Kesti, kopyaladı yapıştırdı. “Tamam abi” dedi titreyen bir sesle. “Bu sayfayı çıkartabilir misin?”
Sonra gözlerinden mutluluk pınarları coşan geçti klavyenin başına. O da arama tuşuna “En güzel aşk mesajları” yazıp tıkladı. Aynı şekilde ilk sayfaya girerek hoşuna giden (!) sözleri kesti kopyaladı ve başladı yapıştırma. Onun da kendisine en uygun sözleri bulup yapıştırma işi bittiğinde çıkardık.
İki kişiydiler. İkisi de kendilerini en iyi şekilde ifade ettiğine inandığı sözleri iki dakika demeden iki sayfaya kesip kopyalayıp yapıştırdılar.
“Borcumuz?” dedi neşeli bir şekilde. “Çay” dedim. İkisi de şaşırdı. Çay tabi ki. Acıları dindiren, sevinçleri çoğaltan çay… Dertliye deva, hastalığa şifa… Soğuk günlerde garibi ısıtır, sıcak günlerde harareti alır… Hatta iddiam odur ki Asr-ı Saadette olsa sünnet olması kuvvetle muhtemel, Rabbimin en güzel nimetlerinden çay. “Borcunuz benimle bir bardak çay içmek.”
Velhasıl çaylar gelip de birer yudum alınca başladık konuşmaya. Bu arada küçük bir kabın içine su doldurup getirdim. Önce hüzünlü olana dedim ki “Seni böyle derde gark eden kişinin ismini bu suyun üstüne yazmanı istiyorum.” Şaşırdı. Kankasına (!) baktı. “Abi dalga mı geçiyorsun?” diye sordu. Ciddi olduğumu görünce başını öne eğip beklemeye koyuldu.
Mutluluktan yerinde duramayana dedim bu kez, “Seni böyle sevince boğanın adını bu suyun üzerine yazar mısın?” O da soru dolu gözlerle baktı.
İkisinin de kendilerini en iyi şekilde ifade ettiğini iddia ettikleri iki sayfayı alıp iki söz seçtim içlerinden. İkisinin en hüzünlü olanına dedim ki “Bu kağıttaki sözler senin şu anki halini yansıtıyor değil mi?”

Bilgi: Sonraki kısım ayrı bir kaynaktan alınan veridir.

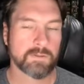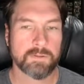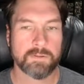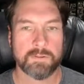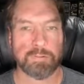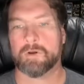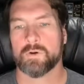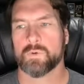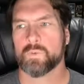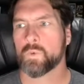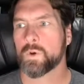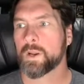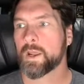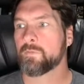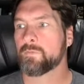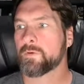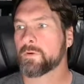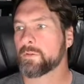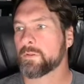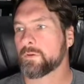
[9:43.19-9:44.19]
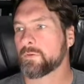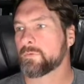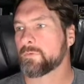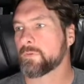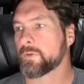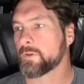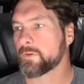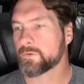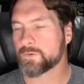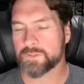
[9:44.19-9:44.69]
whatever those
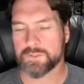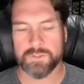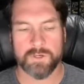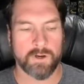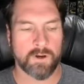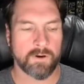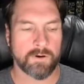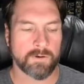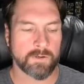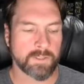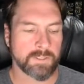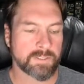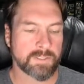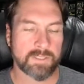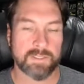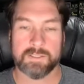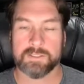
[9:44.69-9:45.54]
things, char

“Evet abi. Dediğin gibi. Beni en iyi şekilde anlatıyor.”
“Buraya ‘Aşk iki kişiyle oynanır, iyi olan kaybeder’ diye bir söz yapıştırmışsın. Eğer aşk oyunsa hüzünlenmek aptallık. Çünkü oyunlar insanların eğlenmesi için yaptıkları bir aktivite ve mutlaka kazananı ve kaybedeni olan bir şey. Kaybettiğini iddia ettiğin bu aşk oyununda sen kazansaydın ne olacaktı? Az evvel adını yazamadığın kaybedecekti değil mi?”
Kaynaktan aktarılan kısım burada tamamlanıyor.